→ **Try it**
Could you set down the listing below exactly, leaving out its pictures?

→ **Dataset records**
------------------------------------

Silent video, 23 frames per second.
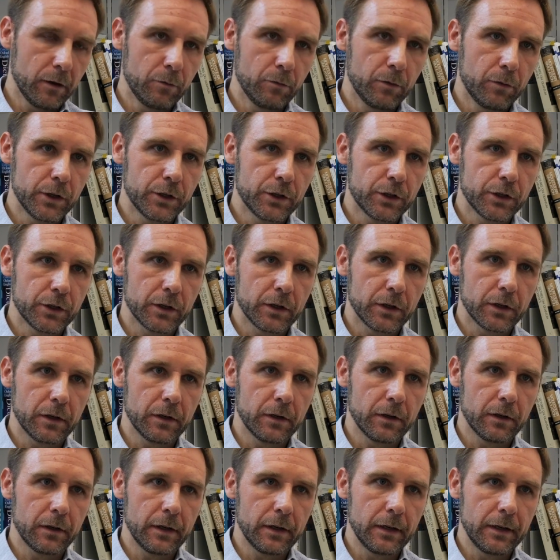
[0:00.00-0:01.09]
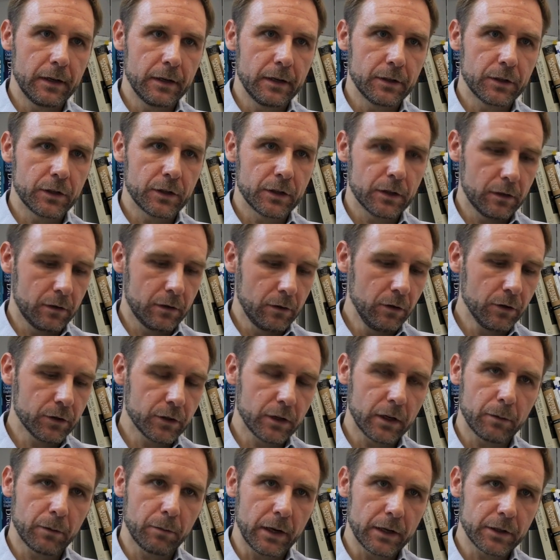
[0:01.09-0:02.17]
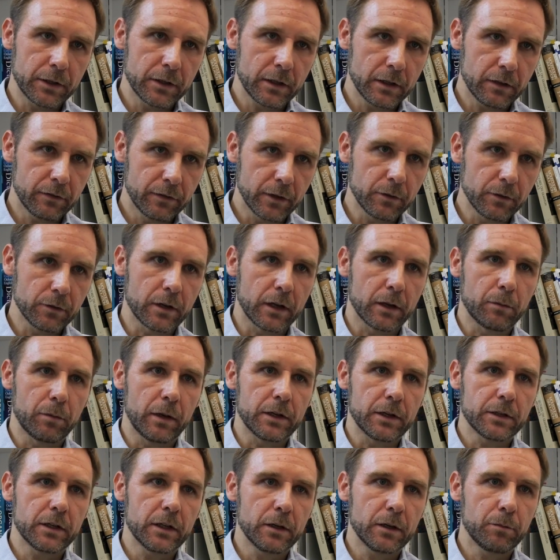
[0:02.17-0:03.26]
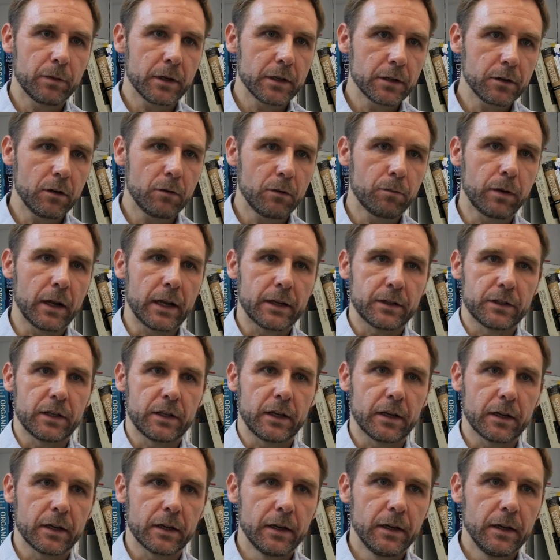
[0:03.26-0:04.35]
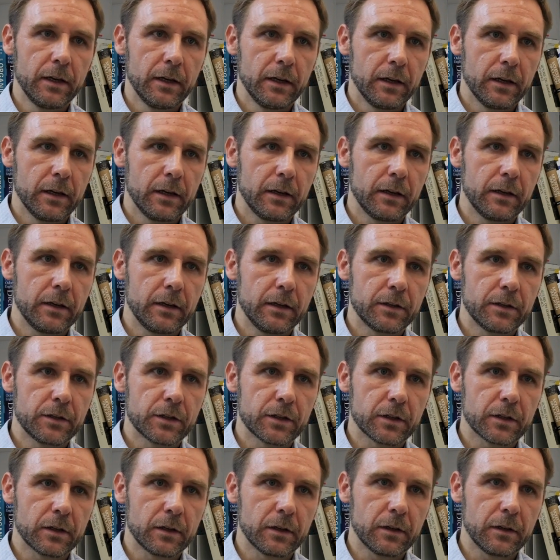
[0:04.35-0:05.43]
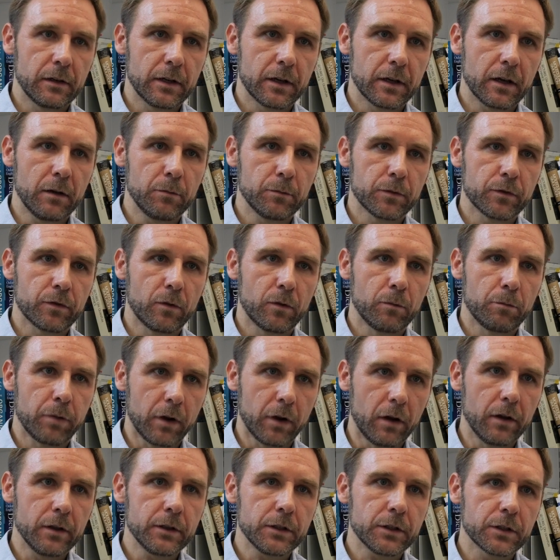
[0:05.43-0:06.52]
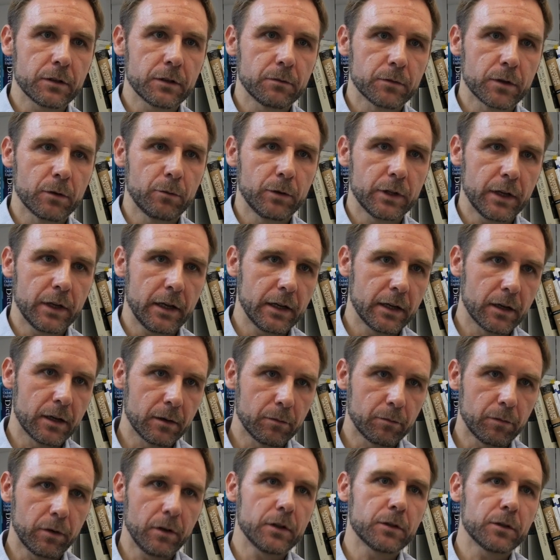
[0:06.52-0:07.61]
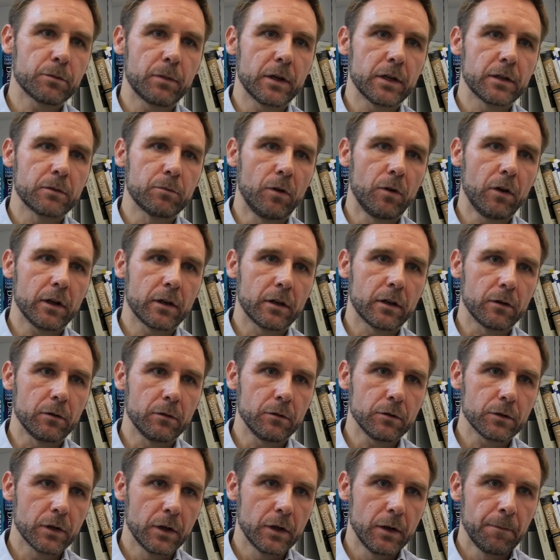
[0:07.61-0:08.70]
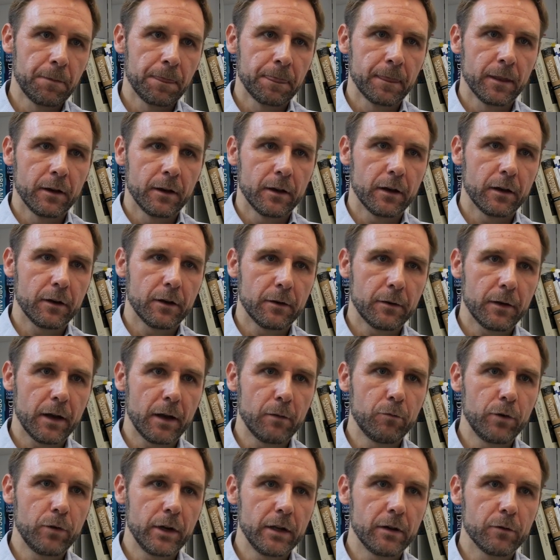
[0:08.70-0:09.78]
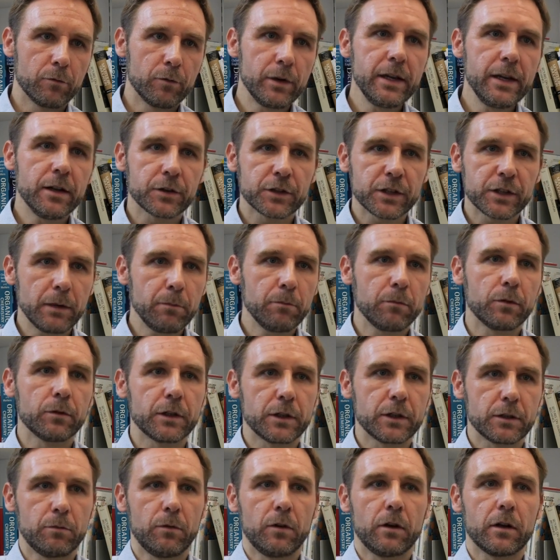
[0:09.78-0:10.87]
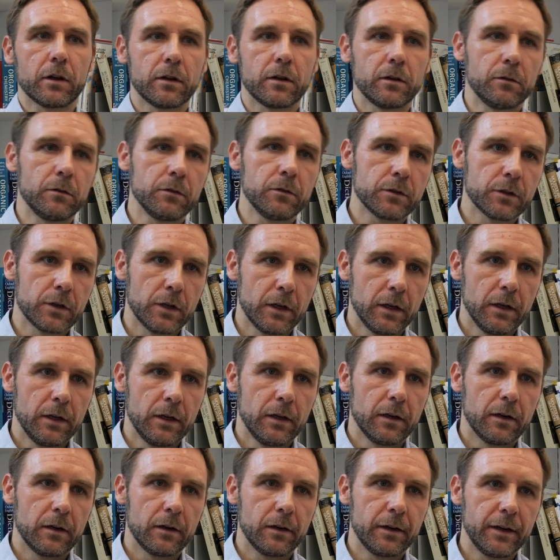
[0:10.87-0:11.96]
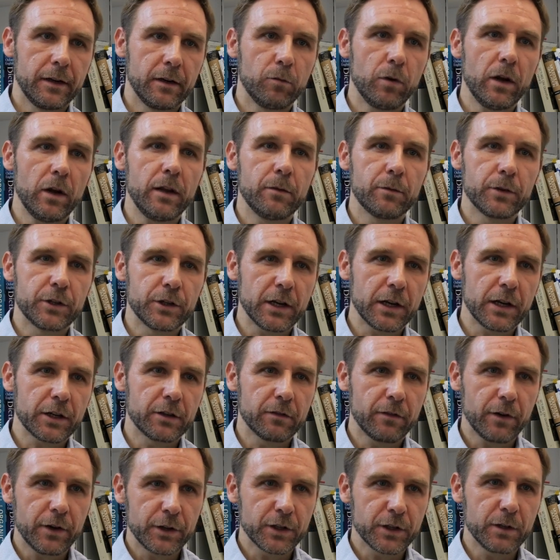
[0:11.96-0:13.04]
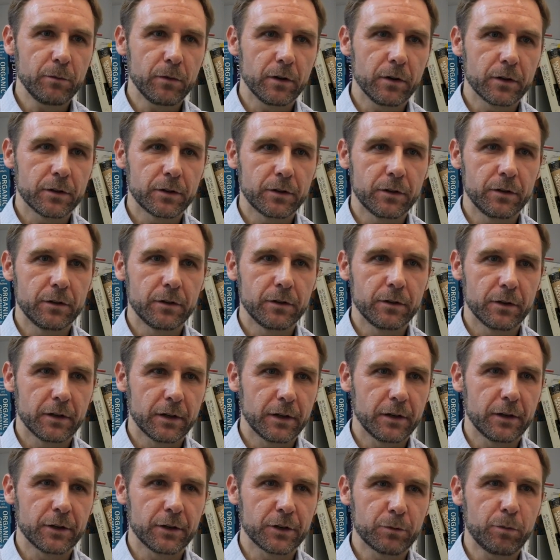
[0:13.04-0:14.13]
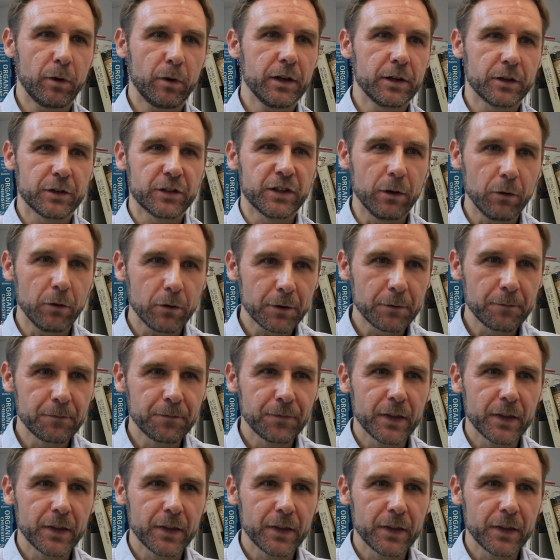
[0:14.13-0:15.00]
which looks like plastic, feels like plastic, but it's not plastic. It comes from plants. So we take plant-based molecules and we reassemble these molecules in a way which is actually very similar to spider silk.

------------------------------------

→ **Finished task**
Silent video, 23 frames per second.
[0:00.00-0:01.09]
[0:01.09-0:02.17]
[0:02.17-0:03.26]
[0:03.26-0:04.35]
[0:04.35-0:05.43]
[0:05.43-0:06.52]
[0:06.52-0:07.61]
[0:07.61-0:08.70]
[0:08.70-0:09.78]
[0:09.78-0:10.87]
[0:10.87-0:11.96]
[0:11.96-0:13.04]
[0:13.04-0:14.13]
[0:14.13-0:15.00]
which looks like plastic, feels like plastic, but it's not plastic. It comes from plants. So we take plant-based molecules and we reassemble these molecules in a way which is actually very similar to spider silk.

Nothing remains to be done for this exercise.